I have just got back from an excellent three days climbing in the Wye Valley. As I effectively finished my degree on Thursday I headed home for the weekend, on Friday I met up with one of my school friends and headed over to Wintour’s Leap which is a fantastic crag 10mins from Chepstow. To start with we climbed the classic Hard Severe of the Wye Valley called Zelda. This was a fantastic climb which contained a bit of everything including some bold and exposed moves on fantastic rock. After we had completed that climb we headed back down but this time over to Fly wall which contains shorter climbs and climbed another classic route of the crag, Freedom, which was graded at Very Severe. It was another great climb which involved some crack climbing techniques which I don’t have much experience at before a very bold traverse right before the final few moves which certainly got the adrenalin flowing.

On Saturday I headed further up the Wye Valley to Symonds Yat with Mum where we spent the afternoon climbing four routes there. I warmed up on Golden Fleece with the direct finish making it a Hard Severe which was fantastic, though committing to the direct finish was tricky due to it being fairly bold. After this we headed over to the classic VS of Symonds Yat which was Whitt up the Pinnacle. This was just fantastic climbing all the way up in a fantastic setting, unfortunately to do it in the sun you have to climb it late in the day which meant that we were climbing in the shade, though topping out and being hit by the warm sun was wonderful. After we had lunch we completed another two routes, firstly the Druid which was a fantastic sustained VS which certainly got my adrenalin flowing as I climbed up, we then finished the day by climbing another VS called Exchange which was fairly straight forward apart from one step left half way up, though due to some careless rope management I ended up struggling with rope drag towards the top.
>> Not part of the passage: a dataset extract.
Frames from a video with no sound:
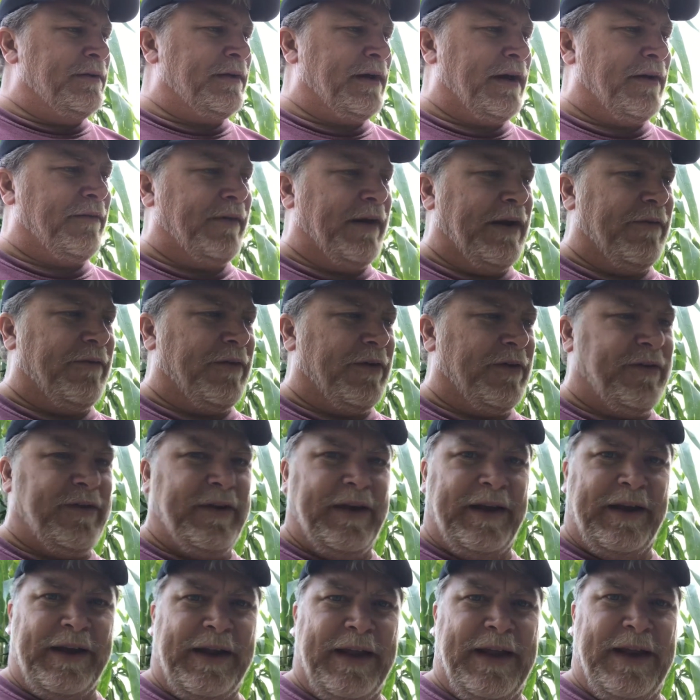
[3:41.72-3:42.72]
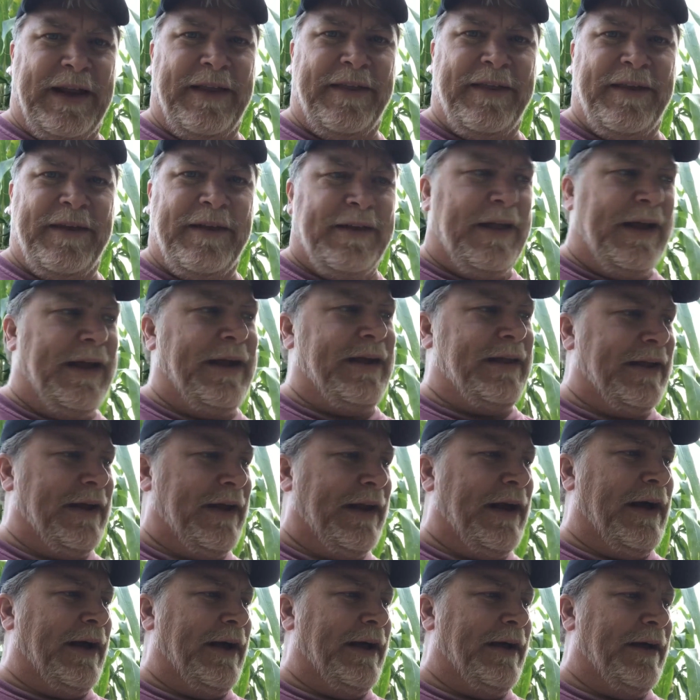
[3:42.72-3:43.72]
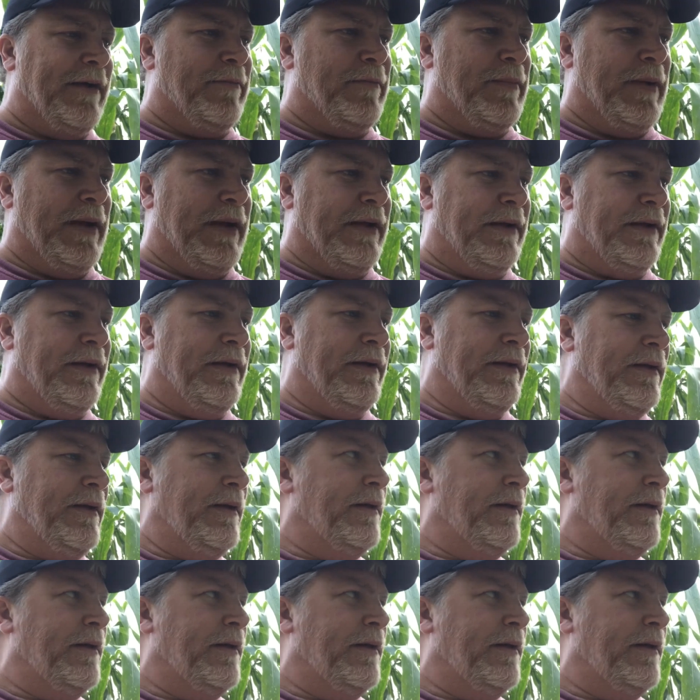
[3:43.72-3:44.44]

I've never seen anything like that. I've been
On Sunday evening on the way home from my Gran’s house in Herefordshire I stopped off at Wintour’s Leap again, this time with mum where we headed to Fly wall to do a few short climbs before the sun set. It was a fantastic evening with completely clear skies, and climbing with the sunset chasing you up the wall was wonderful. To start with we warmed up on Butterfly which is a fantastic VS with some apparently bold moves, not that I noticed them as it was just my style of climbing so shot up it. After this I attempted to climb my first HVS, Swatter, so Mum lead the first Pitch of the Split in order to get to the start of the climb before I lead Swatter. This involved a tricky mantle up onto a ledge before a bold and committing traverse above an overhang. It took me a few false starts to fully commit to the traverse, though eventually I committed with adrenalin flowing and made the move before continuing up the rest of the climb. According to UK Climbing, Swatter is a hard HVS so I didn’t give myself an easy route to try as my first HVS! Considering my first trad lead was 2.5 months ago I am fairly pleased with myself that I have already lead a solid HVS route.